TASK OBJECTIVE: As the answer, give exactly the lines of the records below from the one with "[0:05.00-0:06.00]" through the one with "[0:12.00-0:13.00]", ends included and pictures left out.

RECORDED INFORMATION:
※

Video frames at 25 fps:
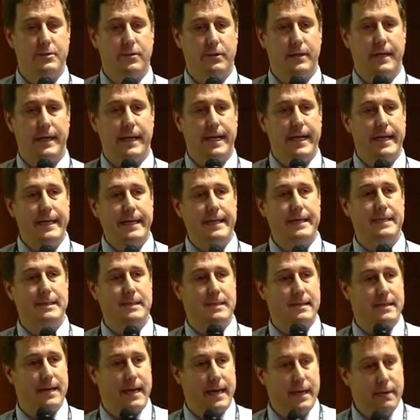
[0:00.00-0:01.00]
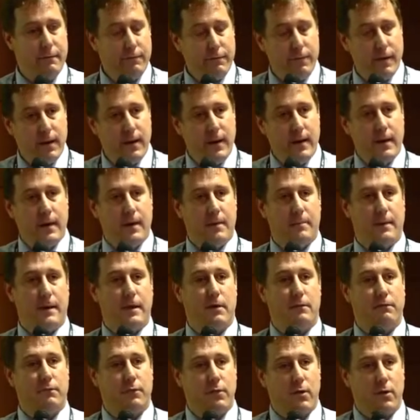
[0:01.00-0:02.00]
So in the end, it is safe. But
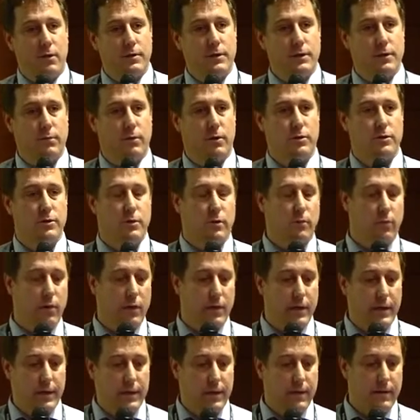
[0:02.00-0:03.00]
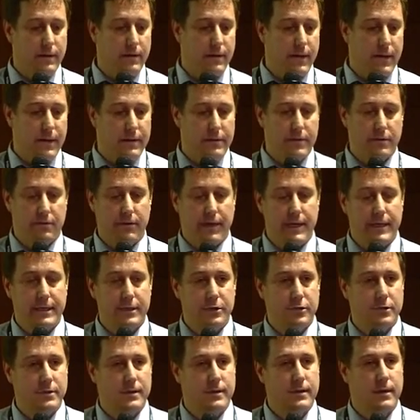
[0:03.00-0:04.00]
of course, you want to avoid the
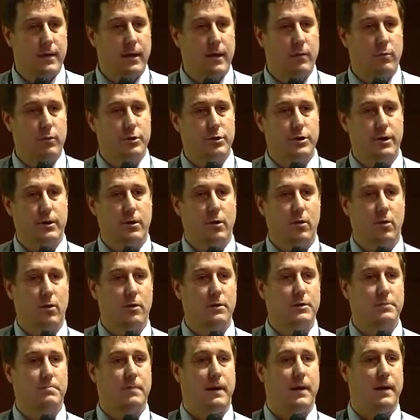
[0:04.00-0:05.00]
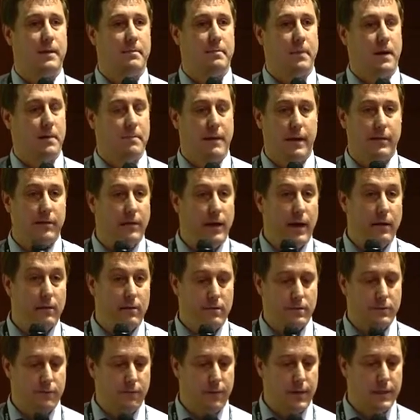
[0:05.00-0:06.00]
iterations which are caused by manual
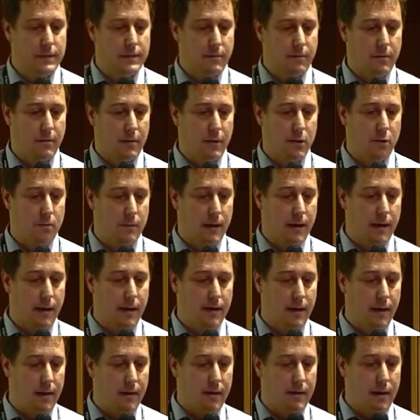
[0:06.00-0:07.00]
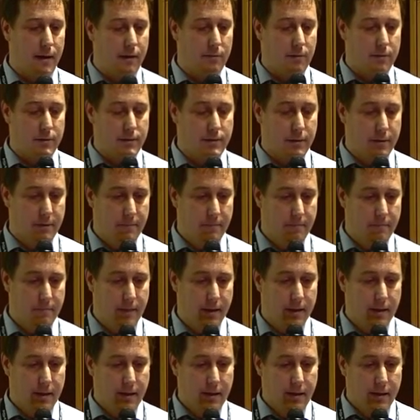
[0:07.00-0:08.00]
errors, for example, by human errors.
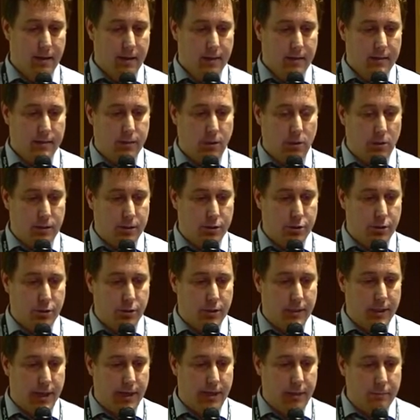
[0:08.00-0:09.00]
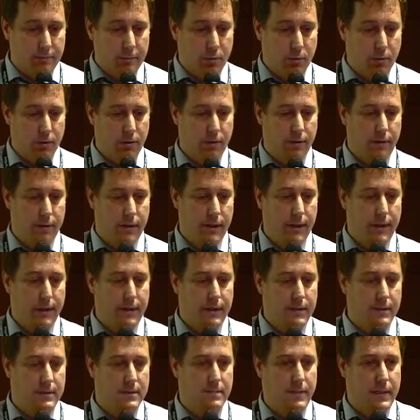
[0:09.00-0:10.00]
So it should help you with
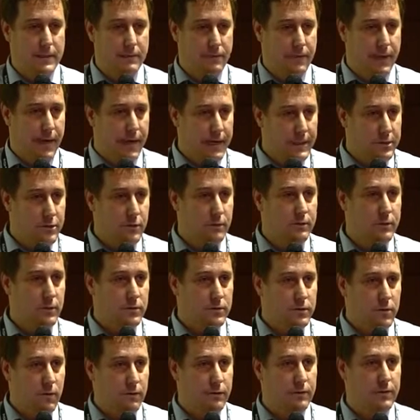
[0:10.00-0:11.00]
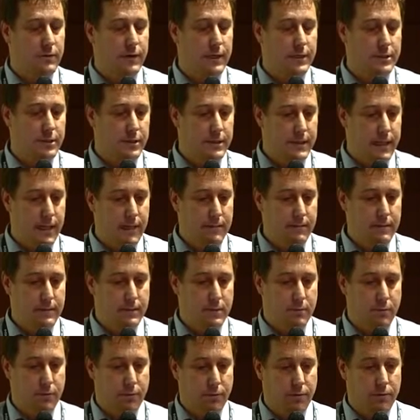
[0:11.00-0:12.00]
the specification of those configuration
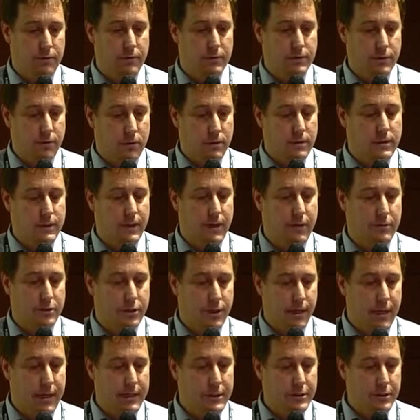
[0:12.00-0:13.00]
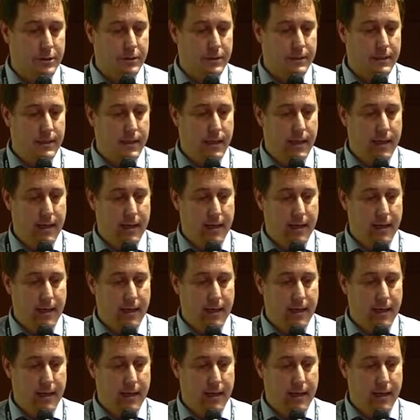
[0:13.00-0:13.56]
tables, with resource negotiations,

※

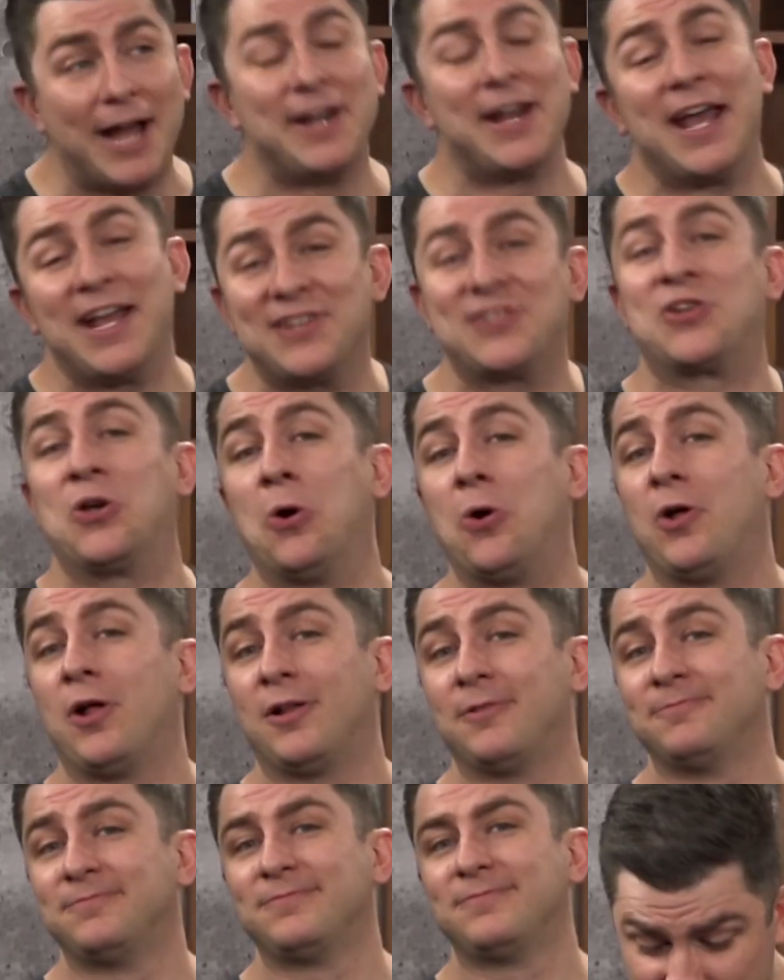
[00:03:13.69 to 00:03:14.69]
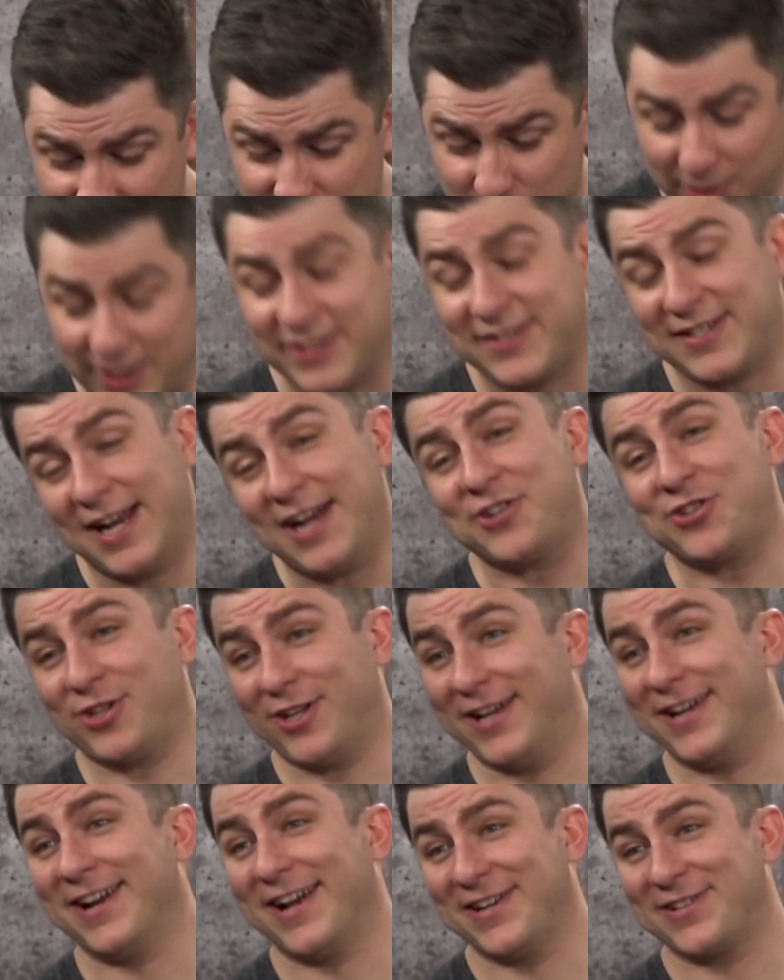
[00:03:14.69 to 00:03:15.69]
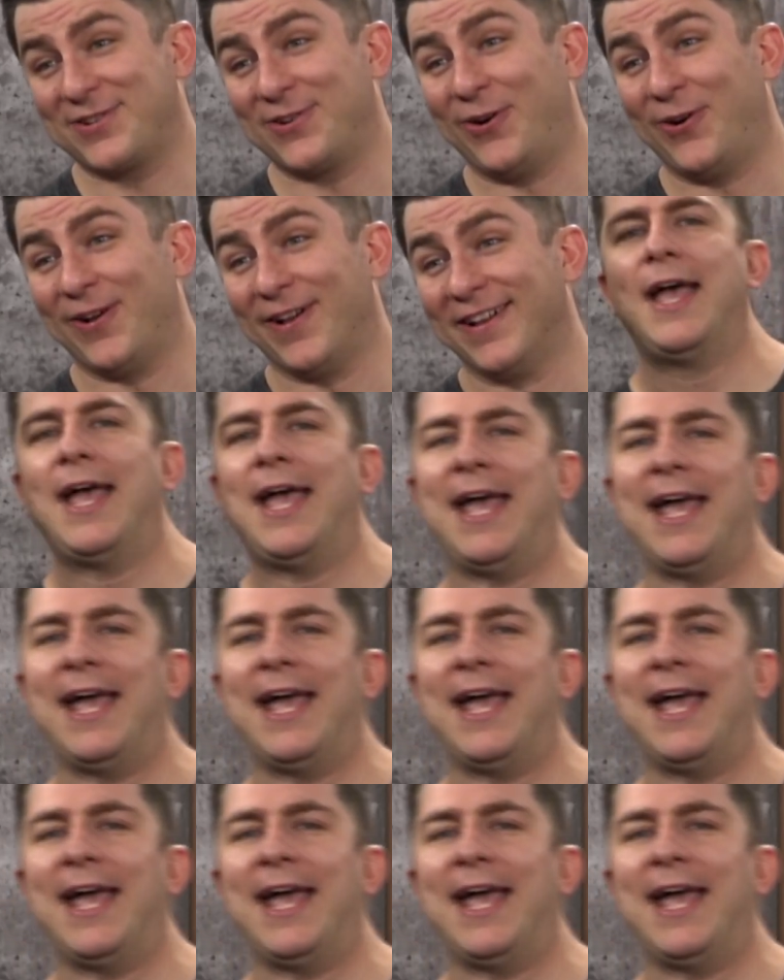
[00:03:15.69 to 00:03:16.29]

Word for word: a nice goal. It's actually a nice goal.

※

TASK RESPONSE:
[0:05.00-0:06.00]
iterations which are caused by manual
[0:06.00-0:07.00]
[0:07.00-0:08.00]
errors, for example, by human errors.
[0:08.00-0:09.00]
[0:09.00-0:10.00]
So it should help you with
[0:10.00-0:11.00]
[0:11.00-0:12.00]
the specification of those configuration
[0:12.00-0:13.00]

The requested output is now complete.